WORK TO COMPLETE:
In the entries below, repeat only the lines between those holding "[00:00:00.40]" and "Transcript, with fillers: Level", inclusive. Leave pictures out.

**** ENTRIES PROVIDED ****

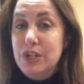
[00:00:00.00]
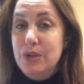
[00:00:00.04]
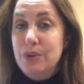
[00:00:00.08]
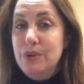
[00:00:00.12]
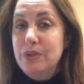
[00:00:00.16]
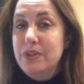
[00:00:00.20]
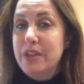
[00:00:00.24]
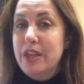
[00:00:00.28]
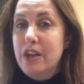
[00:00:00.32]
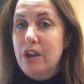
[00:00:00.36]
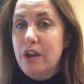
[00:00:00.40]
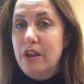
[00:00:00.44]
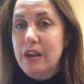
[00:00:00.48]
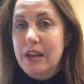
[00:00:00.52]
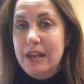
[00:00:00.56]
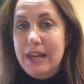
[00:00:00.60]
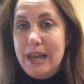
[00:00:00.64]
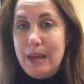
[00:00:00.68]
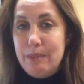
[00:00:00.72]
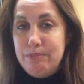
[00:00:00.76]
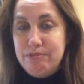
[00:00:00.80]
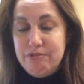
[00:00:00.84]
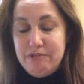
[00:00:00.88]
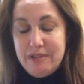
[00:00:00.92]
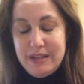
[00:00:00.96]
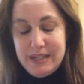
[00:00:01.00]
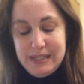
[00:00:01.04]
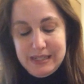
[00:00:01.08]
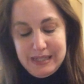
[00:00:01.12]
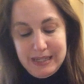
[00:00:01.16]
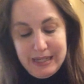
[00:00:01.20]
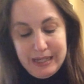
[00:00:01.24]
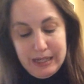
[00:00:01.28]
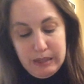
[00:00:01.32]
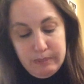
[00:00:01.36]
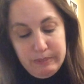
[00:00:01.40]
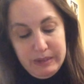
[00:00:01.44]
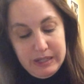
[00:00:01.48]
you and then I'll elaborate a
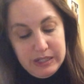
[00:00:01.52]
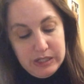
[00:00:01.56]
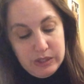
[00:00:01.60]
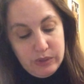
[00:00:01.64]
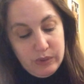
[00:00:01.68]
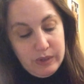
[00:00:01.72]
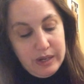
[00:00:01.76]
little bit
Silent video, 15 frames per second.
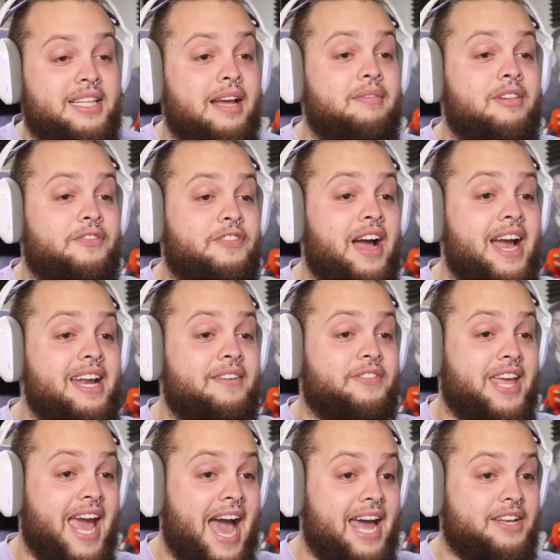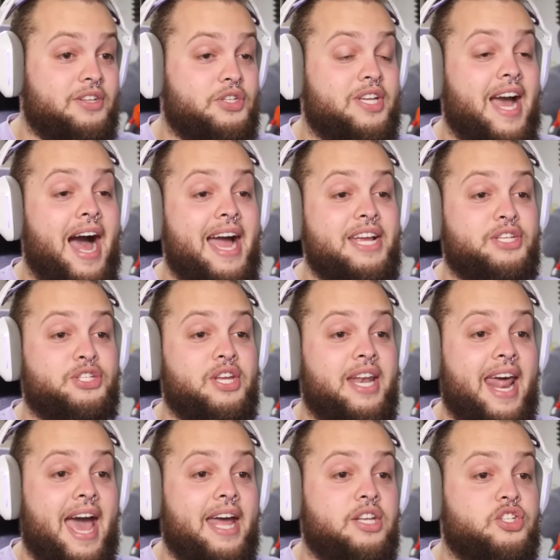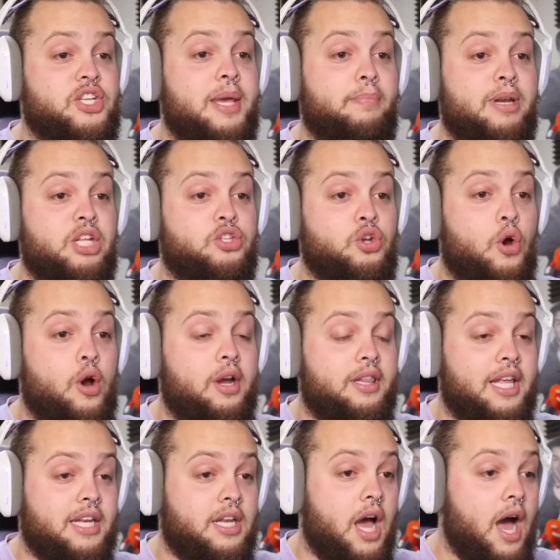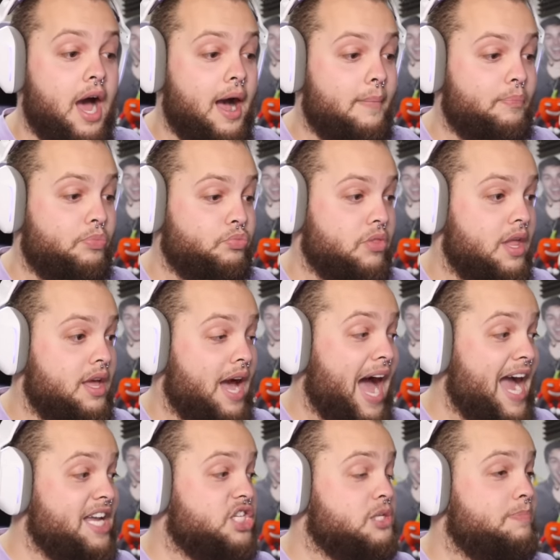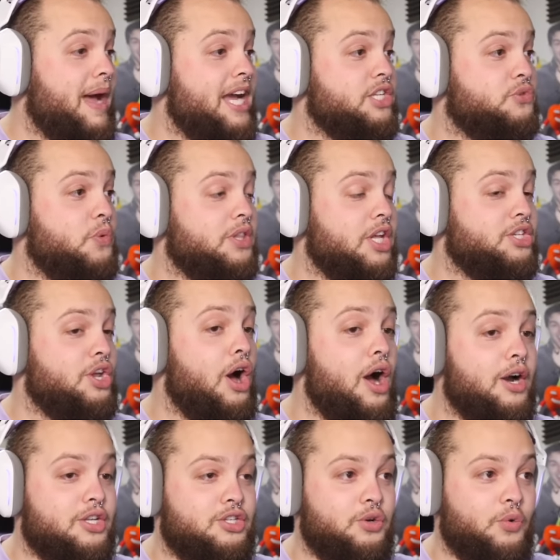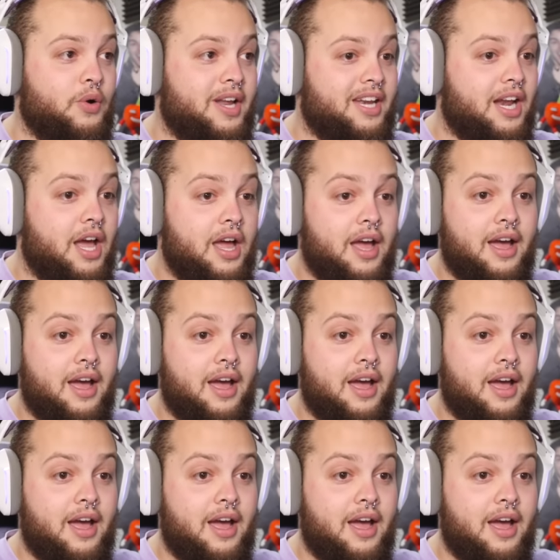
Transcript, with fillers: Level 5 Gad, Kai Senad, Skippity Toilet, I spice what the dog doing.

****
**** ENTRIES PROVIDED ****

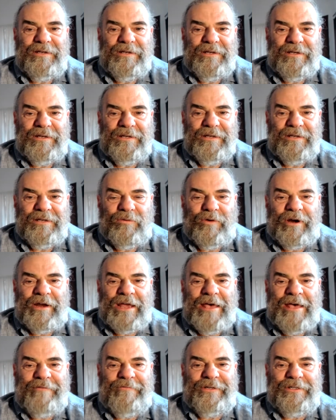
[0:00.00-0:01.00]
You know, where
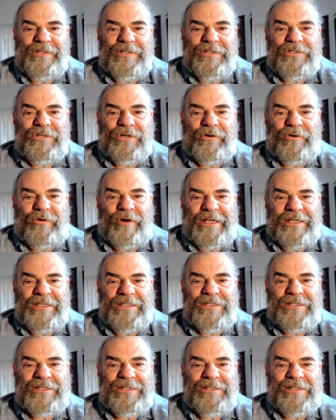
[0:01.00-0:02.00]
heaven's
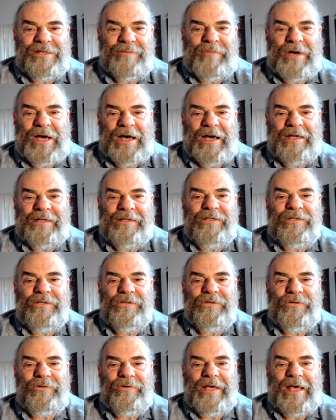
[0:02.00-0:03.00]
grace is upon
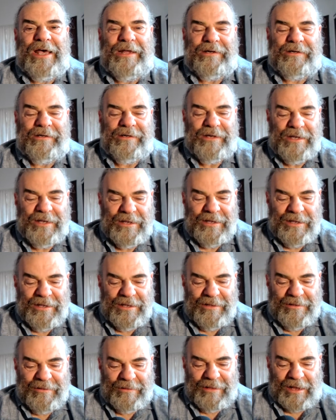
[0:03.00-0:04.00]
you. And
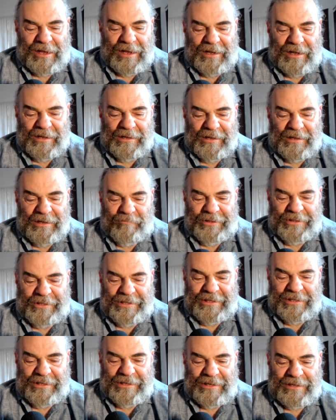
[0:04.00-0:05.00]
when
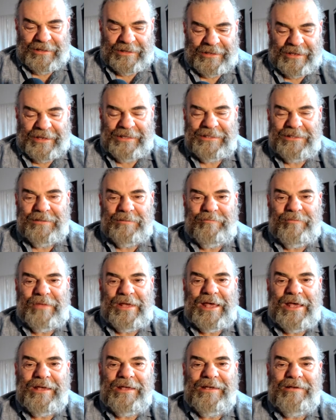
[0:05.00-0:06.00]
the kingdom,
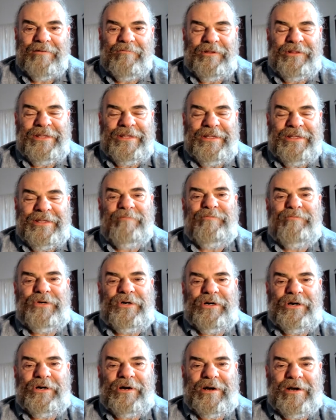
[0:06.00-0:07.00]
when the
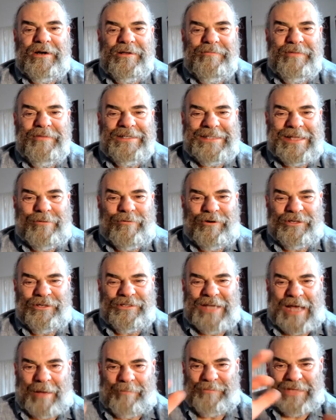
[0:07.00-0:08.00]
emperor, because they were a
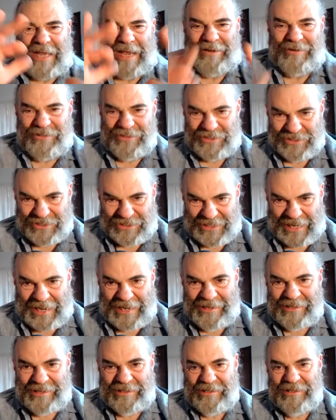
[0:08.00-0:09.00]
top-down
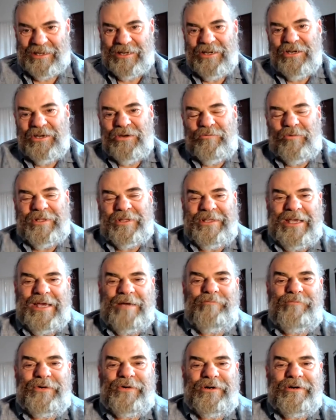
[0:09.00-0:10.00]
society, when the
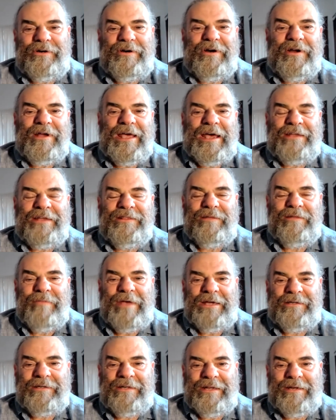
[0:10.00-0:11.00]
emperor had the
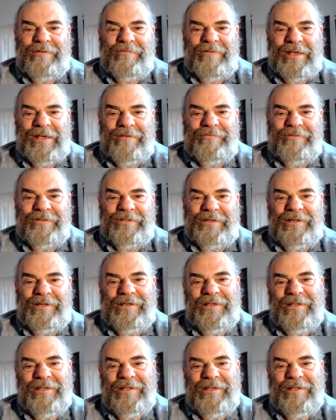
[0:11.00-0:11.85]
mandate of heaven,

****

ANSWER TO THE EXERCISE:
[00:00:00.40]
[00:00:00.44]
[00:00:00.48]
[00:00:00.52]
[00:00:00.56]
[00:00:00.60]
[00:00:00.64]
[00:00:00.68]
[00:00:00.72]
[00:00:00.76]
[00:00:00.80]
[00:00:00.84]
[00:00:00.88]
[00:00:00.92]
[00:00:00.96]
[00:00:01.00]
[00:00:01.04]
[00:00:01.08]
[00:00:01.12]
[00:00:01.16]
[00:00:01.20]
[00:00:01.24]
[00:00:01.28]
[00:00:01.32]
[00:00:01.36]
[00:00:01.40]
[00:00:01.44]
[00:00:01.48]
you and then I'll elaborate a
[00:00:01.52]
[00:00:01.56]
[00:00:01.60]
[00:00:01.64]
[00:00:01.68]
[00:00:01.72]
[00:00:01.76]
little bit
Silent video, 15 frames per second.
Transcript, with fillers: Level 5 Gad, Kai Senad, Skippity Toilet, I spice what the dog doing.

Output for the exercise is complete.